Boys and Diamonds
Release Date: Mar 01, 11
If you’re in a relationship, maybe you two should start an aspiring underground band. Look what happened to Tennis – they’re getting press like it’s their job. Look at Matt & Kim. How about Arcade Fire? Danny and Tiffany Preston, the couple behind Rainbow Arabia, create nothing like the aforementioned duos. From Los Angeles, the two create catchy and anxious dance songs built from aspects of Arabic, African, and Asian music. On the recently-released Boys and Diamonds, the Prestons prove they’re anything but Californian Americans. Unfortunately, they do so with just a helping too much of gusto.
To start, first track “Boys and Diamonds.” With some strange other-era synthesizers to set the initial mood, a tropical one at that, it’s accompanied briefly by a language other than English. One I neither recognize nor understand. But between the content and deliverance of the song, I’m thinking of Lykke Li on holiday with Ellie Goulding in the Caribbean. Or in Fiji.
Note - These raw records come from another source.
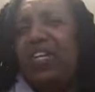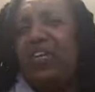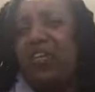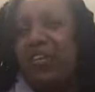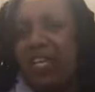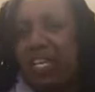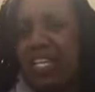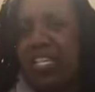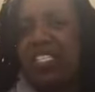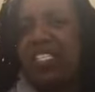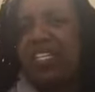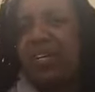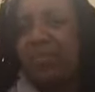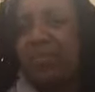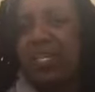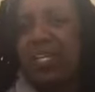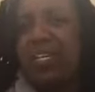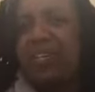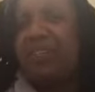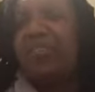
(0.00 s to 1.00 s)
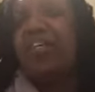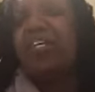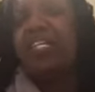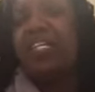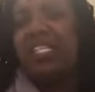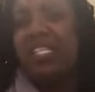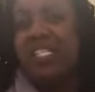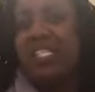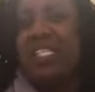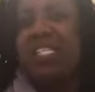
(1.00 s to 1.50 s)
You're eating something.
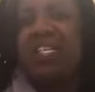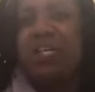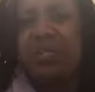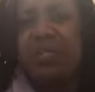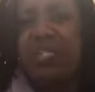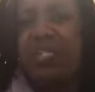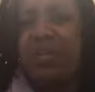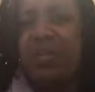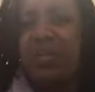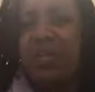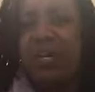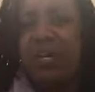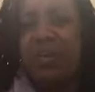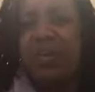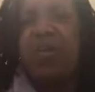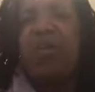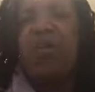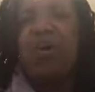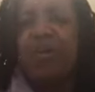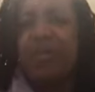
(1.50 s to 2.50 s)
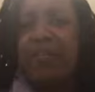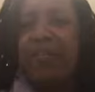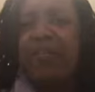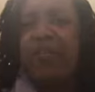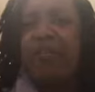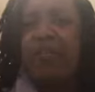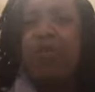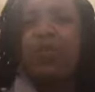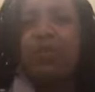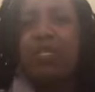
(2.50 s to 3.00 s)
Fucking go somewhere. Go off in
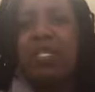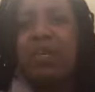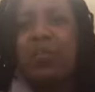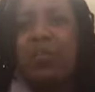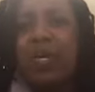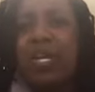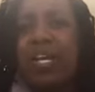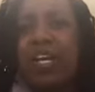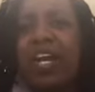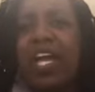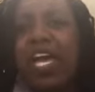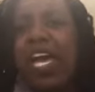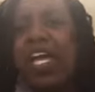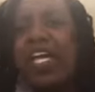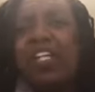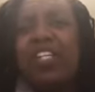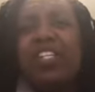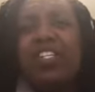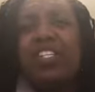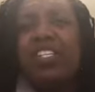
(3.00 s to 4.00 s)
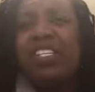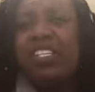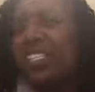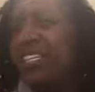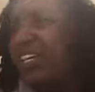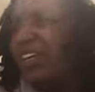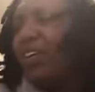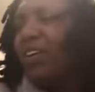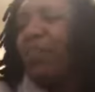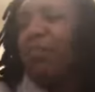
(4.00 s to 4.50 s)
a room somewhere.
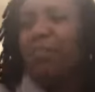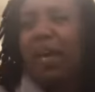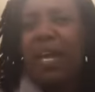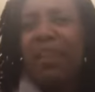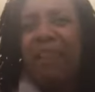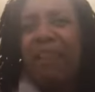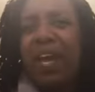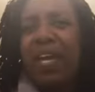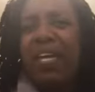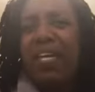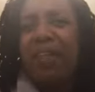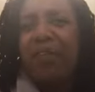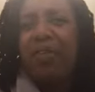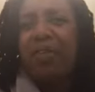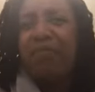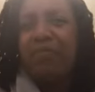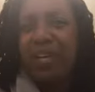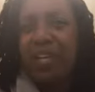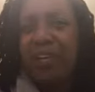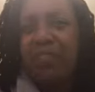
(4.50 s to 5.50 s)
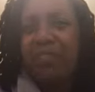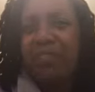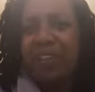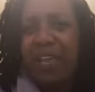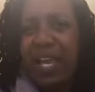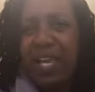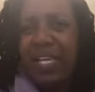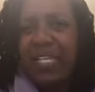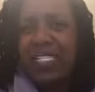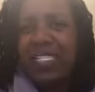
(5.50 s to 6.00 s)
Matter of fact, get on a fucking
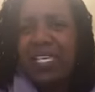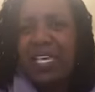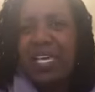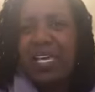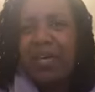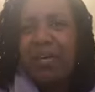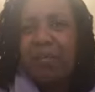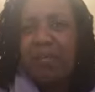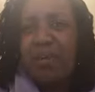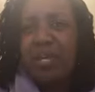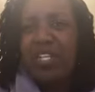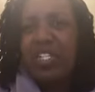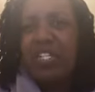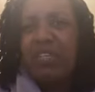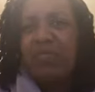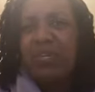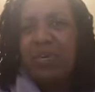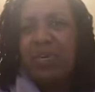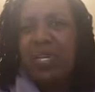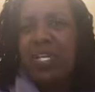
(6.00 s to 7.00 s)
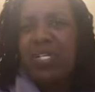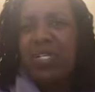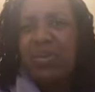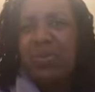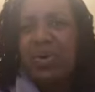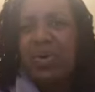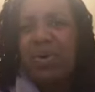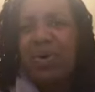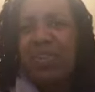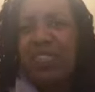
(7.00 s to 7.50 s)
flight, bitch. If you want to
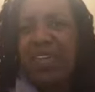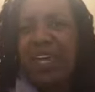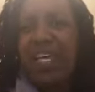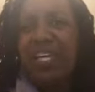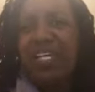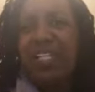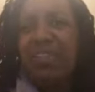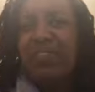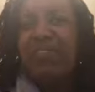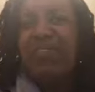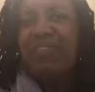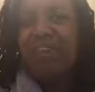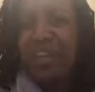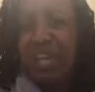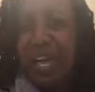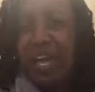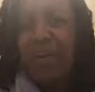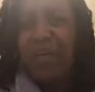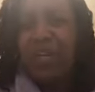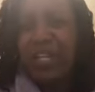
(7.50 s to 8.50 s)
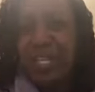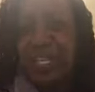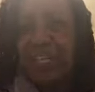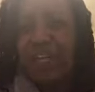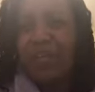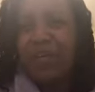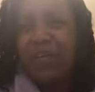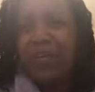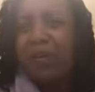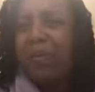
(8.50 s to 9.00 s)
do all that, get the fuck out of
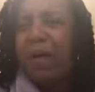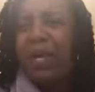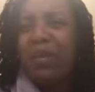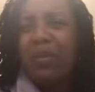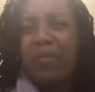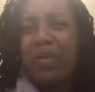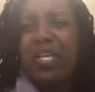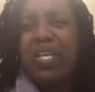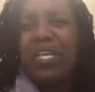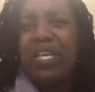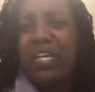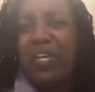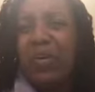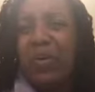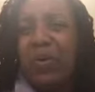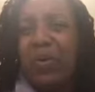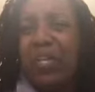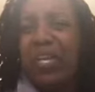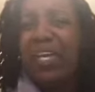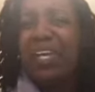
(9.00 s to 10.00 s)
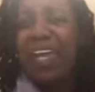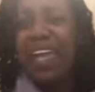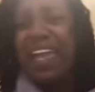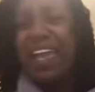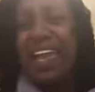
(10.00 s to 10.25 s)
here. Nobody want to hear all that.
Blending that genre called “world” with a melodic pop rhythm, “Without You” doesn’t end there – 80s rhymes and sing-song beats effortlessly succeed. By the time we’re a little past one minute, I’m quick to assume this to be like a one-hit wonder ballad, that one song that seems to have worked out too well to be replicated. I tell you now that I was wrong in my assumption. But you can decide by how much.
“Papai” starts and cues skittering space sounds and whistles which suddenly make me very skeptical of the track. It takes over two minutes for me to begin to even consider changing my mind. The constant Fourth World Pop instrumental meets some chant-like vocals, finally driving it all more into my focus. But not enough to make me remember or care to return to the track.
A mix of languages (don’t worry, English is one of them) on “Hai” catches me by surprise – I’m captivated to listen. It has a slow pull, like when you listen to a song in the car but your car is an oven and the sun is blinding and you could just fall asleep. “I wanna get high” are not joke lyrics in terms of sentiment here.
The Fuck Buttons come to mind as soon as “Mechanical” starts. But the clapping that so rudely interrupts immediately breaks that association. Foley stage-like sounds of tools hitting the ground oddly end a chant of “love me like a little child.” Akin to the child references, some of the sounds remind me of effects used in Nintendo 64 games. Most likely this is least intended by Rainbow Arabia.
For a final song, “Sequenced” sounds like it’s just beginning Boys and Diamonds. It’s quickly paced for a long time, full of echoing chants and vocal range explorations, what sounds like Bjork meowing with an ecstasy driven guy from Weird Science Djing behind her. Quite the way to sign off. But as I think about it, I realize I feel more or less the same way I did at the end of all the other tracks.